YOUR OBJECTIVE: The expected output is the full data, repeated exactly, without pictures.
[Opening SUPPLIED RECORDS section]
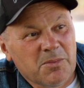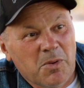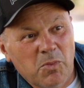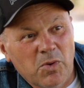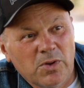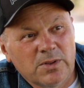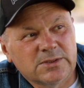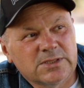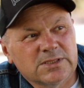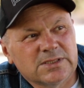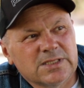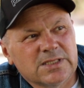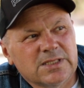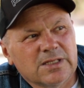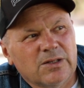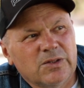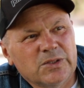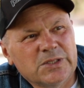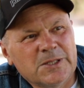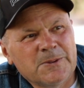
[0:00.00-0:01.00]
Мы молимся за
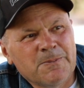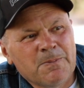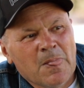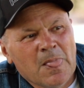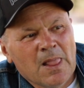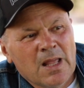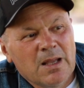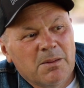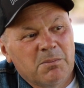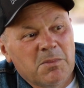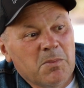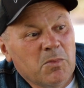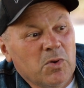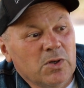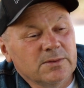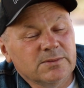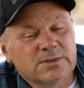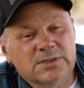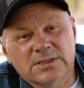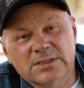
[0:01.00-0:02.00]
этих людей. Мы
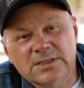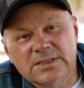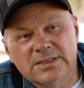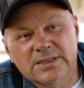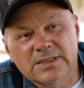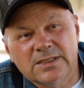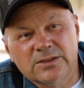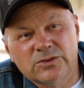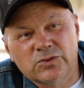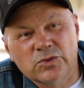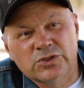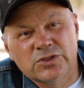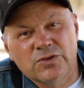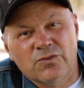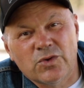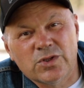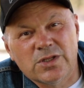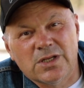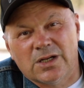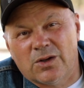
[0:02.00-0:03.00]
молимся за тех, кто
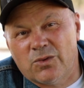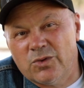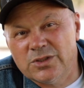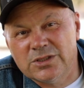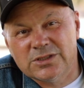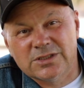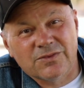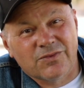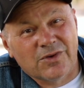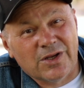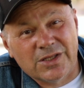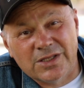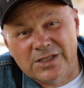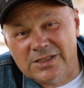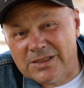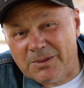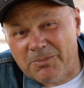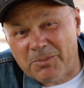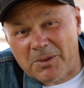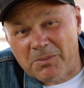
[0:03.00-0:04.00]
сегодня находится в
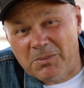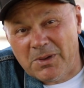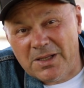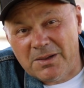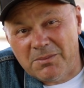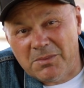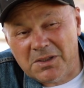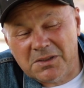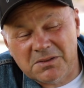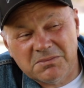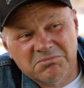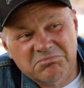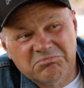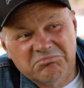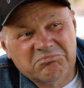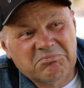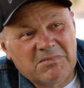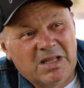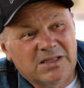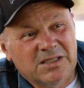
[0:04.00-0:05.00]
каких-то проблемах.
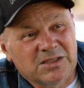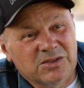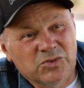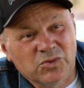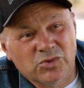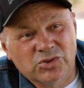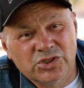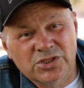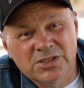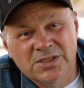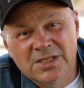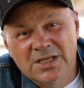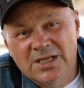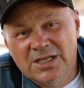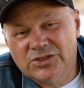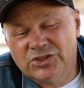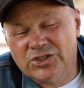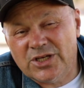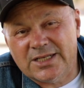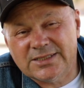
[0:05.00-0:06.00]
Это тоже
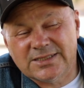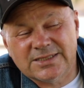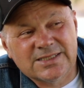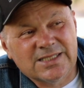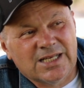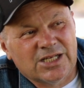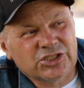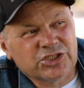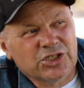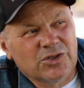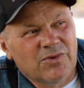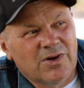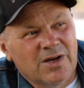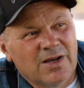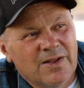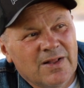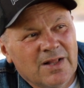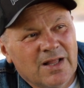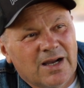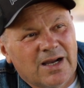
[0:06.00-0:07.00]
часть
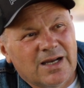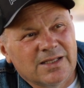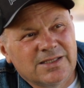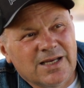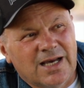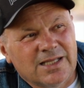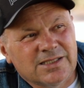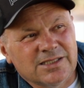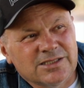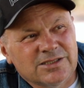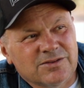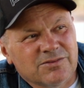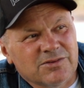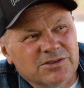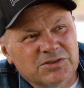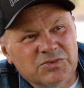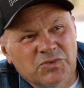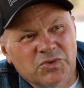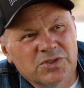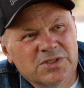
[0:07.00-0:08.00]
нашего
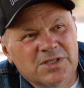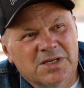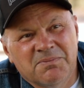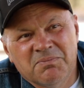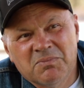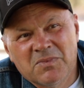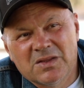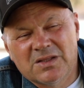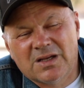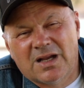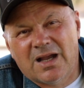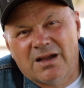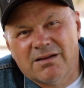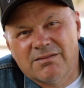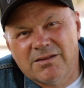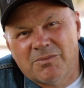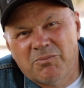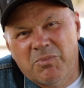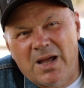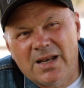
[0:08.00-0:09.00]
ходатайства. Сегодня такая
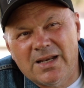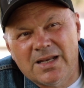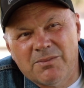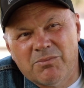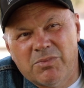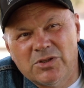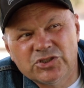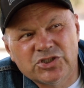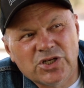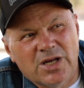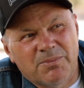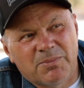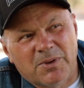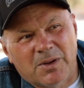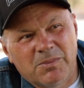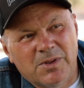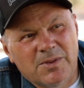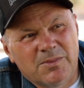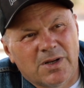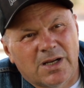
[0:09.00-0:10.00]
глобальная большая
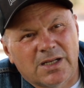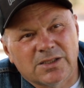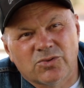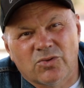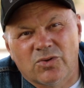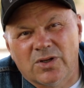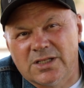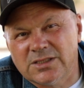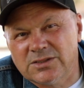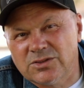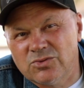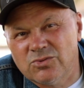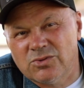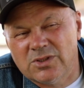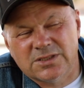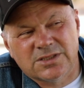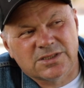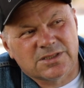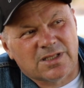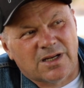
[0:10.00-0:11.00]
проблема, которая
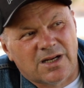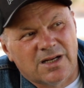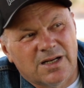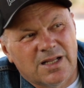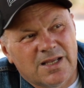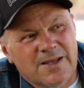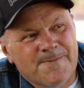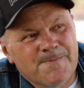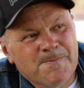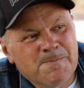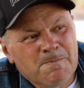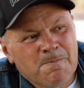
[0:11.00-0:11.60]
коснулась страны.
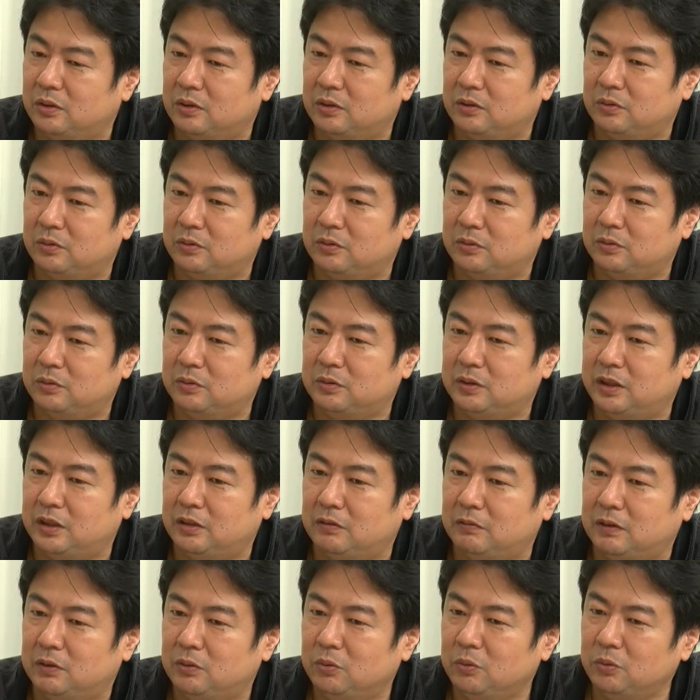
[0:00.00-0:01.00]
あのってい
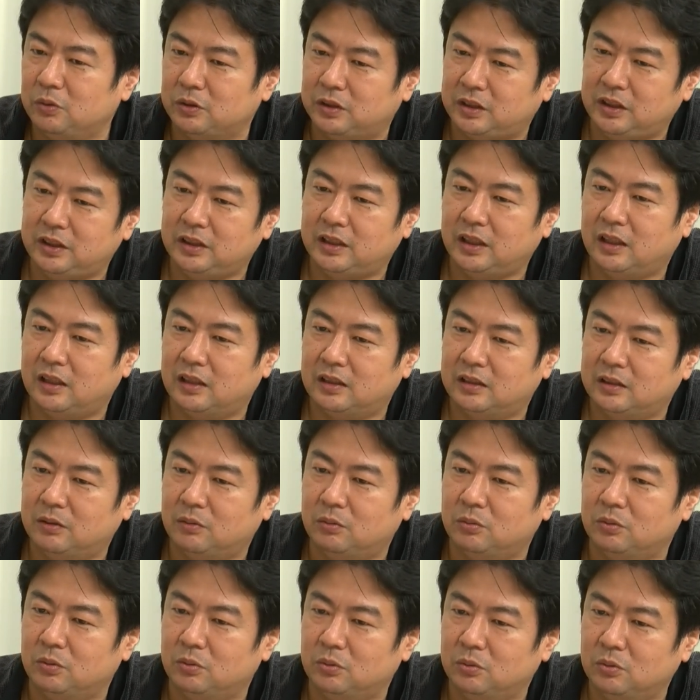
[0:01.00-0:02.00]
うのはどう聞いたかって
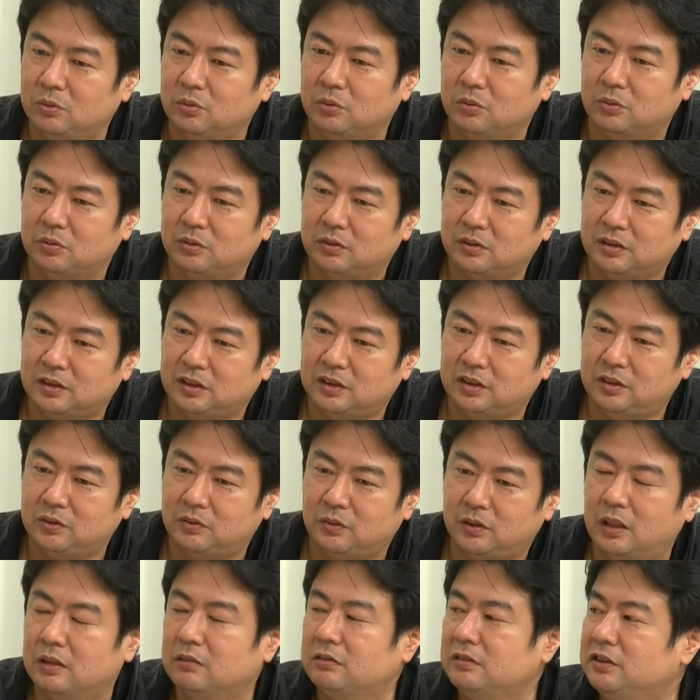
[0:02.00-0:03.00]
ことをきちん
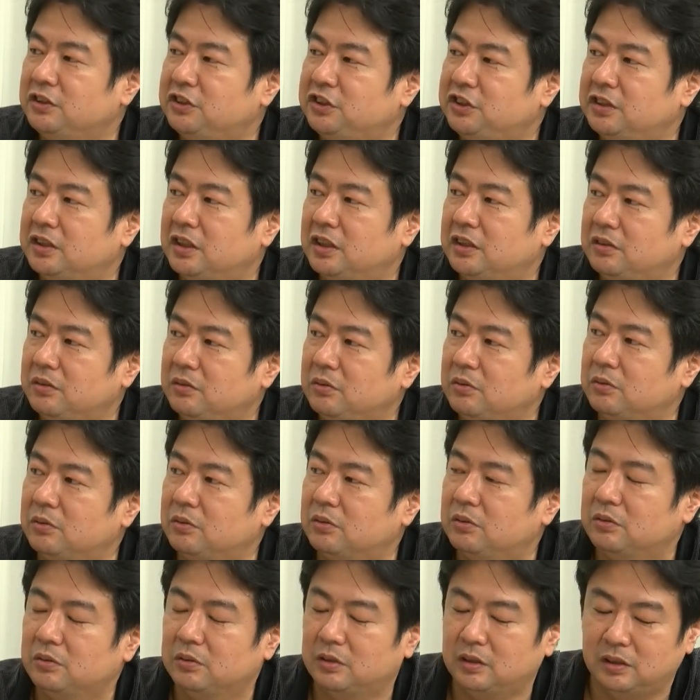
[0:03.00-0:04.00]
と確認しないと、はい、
[Closing SUPPLIED RECORDS section]
FINAL ANSWER:
[0:00.00-0:01.00]
Мы молимся за
[0:01.00-0:02.00]
этих людей. Мы
[0:02.00-0:03.00]
молимся за тех, кто
[0:03.00-0:04.00]
сегодня находится в
[0:04.00-0:05.00]
каких-то проблемах.
[0:05.00-0:06.00]
Это тоже
[0:06.00-0:07.00]
часть
[0:07.00-0:08.00]
нашего
[0:08.00-0:09.00]
ходатайства. Сегодня такая
[0:09.00-0:10.00]
глобальная большая
[0:10.00-0:11.00]
проблема, которая
[0:11.00-0:11.60]
коснулась страны.
[0:00.00-0:01.00]
あのってい
[0:01.00-0:02.00]
うのはどう聞いたかって
[0:02.00-0:03.00]
ことをきちん
[0:03.00-0:04.00]
と確認しないと、はい、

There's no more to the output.